Le président Jovenel Moïse, dans l’habit du pourfendeur du système, s’était enfermé récemment dans un mutisme assourdissant en pleine controverse et dénonciation de conflit d’intérêts quand le public a su que le Premier ministre qu’il a nommé pour remplacer Jean Michel Lapin avait des entreprises qui vendaient des biens à l’État alors qu’il était encore chef de cabinet du ministre de l’Économie et des Finances.
Sans dire peut-être, il y a lieu d’écraser une larme de regret que la révision, les amendements de clauses, la renégociation ou l’annulation de certains contrats qui posent problème effectivement n’aient pas été gérés avec transparence, fermeté, efficacité, dans la préservation effective des intérêts de l’État et non au profit de nouveaux amis du chef des chefs.
Il faut aussi regretter, au-delà des effets de manche d’un président en chute libre, que la réforme du système de sécurité sociale, l’application stricte des lois sur la passation des marchés publics, sur la prévention et la répression de la corruption restent des vœux pieux.
Le président Jovenel Moïse, en dénonçant le « système » dont il l’un des grands bénéficiaires, renforce la cacophonie, galvaude la compréhension, la réprobation populaire de cette organisation rétrograde, non progressiste, corrompue, productrice de cette pauvreté dans laquelle végètent la majorité des Haïtiens depuis si longtemps.

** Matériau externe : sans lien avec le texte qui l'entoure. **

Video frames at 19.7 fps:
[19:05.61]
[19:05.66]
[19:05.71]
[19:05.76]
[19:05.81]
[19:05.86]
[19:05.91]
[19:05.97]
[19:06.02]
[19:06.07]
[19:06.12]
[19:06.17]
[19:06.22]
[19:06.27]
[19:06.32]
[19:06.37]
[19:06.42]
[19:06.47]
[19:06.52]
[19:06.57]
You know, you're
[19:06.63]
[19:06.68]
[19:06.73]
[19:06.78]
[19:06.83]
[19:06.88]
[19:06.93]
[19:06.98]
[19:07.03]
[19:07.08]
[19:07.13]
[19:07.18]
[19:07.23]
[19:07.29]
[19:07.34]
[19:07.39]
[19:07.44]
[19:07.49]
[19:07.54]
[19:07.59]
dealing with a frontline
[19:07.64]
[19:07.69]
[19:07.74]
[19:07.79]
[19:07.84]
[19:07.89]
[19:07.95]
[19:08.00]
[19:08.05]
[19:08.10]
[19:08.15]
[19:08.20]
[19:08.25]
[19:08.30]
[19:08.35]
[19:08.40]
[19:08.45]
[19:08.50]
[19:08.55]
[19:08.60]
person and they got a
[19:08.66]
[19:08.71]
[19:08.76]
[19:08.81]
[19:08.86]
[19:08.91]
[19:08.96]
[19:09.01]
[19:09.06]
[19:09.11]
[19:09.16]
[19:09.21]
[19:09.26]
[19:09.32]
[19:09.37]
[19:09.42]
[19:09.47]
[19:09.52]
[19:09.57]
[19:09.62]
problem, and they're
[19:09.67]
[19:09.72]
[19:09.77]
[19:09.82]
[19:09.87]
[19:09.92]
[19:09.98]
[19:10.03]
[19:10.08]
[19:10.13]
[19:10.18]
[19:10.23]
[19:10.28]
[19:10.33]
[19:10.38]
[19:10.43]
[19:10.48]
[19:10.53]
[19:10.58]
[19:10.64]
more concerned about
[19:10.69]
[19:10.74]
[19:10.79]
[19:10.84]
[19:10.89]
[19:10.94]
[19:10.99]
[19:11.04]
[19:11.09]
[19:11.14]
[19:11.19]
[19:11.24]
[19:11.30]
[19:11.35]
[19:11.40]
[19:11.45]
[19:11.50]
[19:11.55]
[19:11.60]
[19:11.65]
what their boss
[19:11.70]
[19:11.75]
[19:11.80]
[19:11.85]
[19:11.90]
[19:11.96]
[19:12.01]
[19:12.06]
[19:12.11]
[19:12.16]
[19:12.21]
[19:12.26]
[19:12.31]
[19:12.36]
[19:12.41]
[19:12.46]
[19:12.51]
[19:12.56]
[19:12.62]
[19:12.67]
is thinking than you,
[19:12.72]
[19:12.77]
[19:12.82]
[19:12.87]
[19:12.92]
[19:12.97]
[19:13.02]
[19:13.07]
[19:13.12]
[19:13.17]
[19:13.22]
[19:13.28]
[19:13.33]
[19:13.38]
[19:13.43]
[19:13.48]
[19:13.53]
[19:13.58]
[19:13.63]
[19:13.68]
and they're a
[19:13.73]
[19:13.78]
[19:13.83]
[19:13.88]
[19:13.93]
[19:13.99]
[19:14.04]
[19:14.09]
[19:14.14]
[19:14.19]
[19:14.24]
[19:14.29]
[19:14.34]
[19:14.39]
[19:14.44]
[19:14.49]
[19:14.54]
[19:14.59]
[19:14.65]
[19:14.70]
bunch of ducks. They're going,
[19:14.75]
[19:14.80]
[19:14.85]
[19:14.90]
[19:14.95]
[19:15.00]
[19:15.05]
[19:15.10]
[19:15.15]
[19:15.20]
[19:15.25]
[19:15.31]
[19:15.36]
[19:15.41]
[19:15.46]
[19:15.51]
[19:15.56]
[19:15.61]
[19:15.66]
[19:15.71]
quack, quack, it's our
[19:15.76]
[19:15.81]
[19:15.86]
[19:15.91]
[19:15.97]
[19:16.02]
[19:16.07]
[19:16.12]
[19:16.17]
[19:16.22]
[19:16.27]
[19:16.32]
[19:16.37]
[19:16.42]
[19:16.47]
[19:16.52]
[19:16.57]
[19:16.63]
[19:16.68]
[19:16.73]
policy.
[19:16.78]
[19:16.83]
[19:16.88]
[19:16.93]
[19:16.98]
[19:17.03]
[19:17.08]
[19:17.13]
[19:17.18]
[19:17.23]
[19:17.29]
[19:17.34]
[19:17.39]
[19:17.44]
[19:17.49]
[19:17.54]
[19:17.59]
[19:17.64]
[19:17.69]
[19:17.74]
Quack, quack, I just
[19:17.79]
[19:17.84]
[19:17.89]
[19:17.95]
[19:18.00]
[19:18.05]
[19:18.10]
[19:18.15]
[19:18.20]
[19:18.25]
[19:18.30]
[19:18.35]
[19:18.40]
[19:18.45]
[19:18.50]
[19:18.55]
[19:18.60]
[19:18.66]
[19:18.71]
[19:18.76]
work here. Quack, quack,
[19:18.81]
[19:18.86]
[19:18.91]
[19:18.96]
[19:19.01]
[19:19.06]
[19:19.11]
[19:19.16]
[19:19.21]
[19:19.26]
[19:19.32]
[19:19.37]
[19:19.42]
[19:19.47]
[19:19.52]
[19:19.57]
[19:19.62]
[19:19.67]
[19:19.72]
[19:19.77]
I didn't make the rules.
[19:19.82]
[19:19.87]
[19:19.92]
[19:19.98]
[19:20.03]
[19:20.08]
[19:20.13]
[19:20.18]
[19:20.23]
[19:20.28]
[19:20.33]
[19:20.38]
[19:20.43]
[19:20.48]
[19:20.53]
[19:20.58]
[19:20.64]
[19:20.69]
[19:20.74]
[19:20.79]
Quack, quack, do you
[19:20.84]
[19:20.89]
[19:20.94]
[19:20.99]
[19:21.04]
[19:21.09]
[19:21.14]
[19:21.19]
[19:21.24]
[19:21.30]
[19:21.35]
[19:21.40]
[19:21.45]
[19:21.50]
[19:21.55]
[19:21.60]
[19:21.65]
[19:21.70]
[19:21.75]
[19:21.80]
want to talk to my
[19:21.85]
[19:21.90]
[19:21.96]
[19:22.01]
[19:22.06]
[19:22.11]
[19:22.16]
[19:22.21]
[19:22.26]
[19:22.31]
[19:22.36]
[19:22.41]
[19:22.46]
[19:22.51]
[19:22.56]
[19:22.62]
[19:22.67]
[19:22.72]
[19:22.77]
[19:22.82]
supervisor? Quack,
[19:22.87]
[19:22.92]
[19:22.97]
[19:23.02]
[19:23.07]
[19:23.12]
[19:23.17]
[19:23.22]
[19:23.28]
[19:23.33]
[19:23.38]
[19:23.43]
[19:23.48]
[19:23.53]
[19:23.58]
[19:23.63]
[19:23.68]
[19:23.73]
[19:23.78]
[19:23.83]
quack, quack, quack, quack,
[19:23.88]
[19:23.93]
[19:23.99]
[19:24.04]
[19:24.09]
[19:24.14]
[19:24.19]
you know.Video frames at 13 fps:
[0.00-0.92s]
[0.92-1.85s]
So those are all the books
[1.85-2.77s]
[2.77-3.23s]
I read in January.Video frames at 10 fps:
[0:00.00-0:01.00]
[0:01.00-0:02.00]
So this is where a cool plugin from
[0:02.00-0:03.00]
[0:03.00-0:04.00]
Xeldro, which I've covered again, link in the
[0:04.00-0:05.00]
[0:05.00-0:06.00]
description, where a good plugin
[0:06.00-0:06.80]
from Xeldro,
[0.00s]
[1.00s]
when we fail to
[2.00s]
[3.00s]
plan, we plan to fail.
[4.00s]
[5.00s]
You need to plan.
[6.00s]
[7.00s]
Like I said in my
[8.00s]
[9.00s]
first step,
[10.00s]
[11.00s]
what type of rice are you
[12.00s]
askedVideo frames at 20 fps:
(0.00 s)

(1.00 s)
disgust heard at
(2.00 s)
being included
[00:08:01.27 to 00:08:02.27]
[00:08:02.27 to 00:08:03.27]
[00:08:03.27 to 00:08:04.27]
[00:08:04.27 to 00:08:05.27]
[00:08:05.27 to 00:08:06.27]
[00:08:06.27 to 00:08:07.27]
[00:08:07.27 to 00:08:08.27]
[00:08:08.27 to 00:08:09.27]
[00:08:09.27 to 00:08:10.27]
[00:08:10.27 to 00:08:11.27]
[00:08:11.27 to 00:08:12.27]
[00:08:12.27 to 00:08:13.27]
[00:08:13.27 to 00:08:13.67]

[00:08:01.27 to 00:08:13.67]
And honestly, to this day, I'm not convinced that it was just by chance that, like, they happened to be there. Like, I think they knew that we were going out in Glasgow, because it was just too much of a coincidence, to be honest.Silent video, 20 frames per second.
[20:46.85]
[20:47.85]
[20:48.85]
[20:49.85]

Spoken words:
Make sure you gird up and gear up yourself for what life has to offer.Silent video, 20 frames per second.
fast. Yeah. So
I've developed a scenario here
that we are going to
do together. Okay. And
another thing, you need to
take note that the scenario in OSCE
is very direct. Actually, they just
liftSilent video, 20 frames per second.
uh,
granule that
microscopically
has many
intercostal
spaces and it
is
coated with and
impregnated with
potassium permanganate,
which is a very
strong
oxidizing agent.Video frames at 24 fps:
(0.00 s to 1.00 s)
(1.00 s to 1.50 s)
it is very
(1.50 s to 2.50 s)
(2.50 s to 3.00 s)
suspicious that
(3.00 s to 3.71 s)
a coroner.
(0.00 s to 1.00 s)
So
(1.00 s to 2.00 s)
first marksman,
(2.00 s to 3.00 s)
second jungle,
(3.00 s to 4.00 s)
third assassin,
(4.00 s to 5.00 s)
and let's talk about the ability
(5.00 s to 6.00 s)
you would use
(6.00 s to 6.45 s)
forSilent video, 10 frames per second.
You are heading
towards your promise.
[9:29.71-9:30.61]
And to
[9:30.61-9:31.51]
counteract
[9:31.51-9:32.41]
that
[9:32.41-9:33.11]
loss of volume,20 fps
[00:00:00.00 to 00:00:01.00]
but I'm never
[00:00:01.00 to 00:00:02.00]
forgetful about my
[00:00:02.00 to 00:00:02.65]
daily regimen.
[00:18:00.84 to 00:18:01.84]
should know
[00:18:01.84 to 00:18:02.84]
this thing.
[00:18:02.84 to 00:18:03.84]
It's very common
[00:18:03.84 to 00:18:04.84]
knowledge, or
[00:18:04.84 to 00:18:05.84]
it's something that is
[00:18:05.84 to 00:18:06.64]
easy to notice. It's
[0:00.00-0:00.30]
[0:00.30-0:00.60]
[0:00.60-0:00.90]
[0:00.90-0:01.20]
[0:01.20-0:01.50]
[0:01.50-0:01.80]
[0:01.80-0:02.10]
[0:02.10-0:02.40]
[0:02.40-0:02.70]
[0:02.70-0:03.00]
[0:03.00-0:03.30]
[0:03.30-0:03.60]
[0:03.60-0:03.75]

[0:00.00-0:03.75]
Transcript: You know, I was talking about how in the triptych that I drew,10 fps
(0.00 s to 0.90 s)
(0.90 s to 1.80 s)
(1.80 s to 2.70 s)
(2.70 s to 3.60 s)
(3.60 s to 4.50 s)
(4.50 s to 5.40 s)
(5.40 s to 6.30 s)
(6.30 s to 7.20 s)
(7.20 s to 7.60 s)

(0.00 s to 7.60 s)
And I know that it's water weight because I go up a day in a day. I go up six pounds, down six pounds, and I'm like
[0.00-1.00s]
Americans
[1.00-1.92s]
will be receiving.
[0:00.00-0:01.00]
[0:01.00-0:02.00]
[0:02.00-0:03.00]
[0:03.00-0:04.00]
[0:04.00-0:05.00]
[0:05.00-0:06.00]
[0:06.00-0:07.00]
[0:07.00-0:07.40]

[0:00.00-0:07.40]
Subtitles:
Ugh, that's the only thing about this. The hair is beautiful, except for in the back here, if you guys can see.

Le président Jovenel Moïse, bien installé dans ses impuissances, incapable d’agir depuis des mois mais en capacité de faire des mi-dénonciations, des dénonciations altérées ou travesties pour s’offrir le beau rôle, a perdu un peu de son reste d’épaisseur en tant que chef de l’État. Et voilà qu’il se laisse découvrir en admirateur secret du duvaliérisme et du jeanclaudisme au point de banaliser la geste de 1986…
Le président est définitivement un magnifique jongleur qui manipule avec brio des vérités invisibles.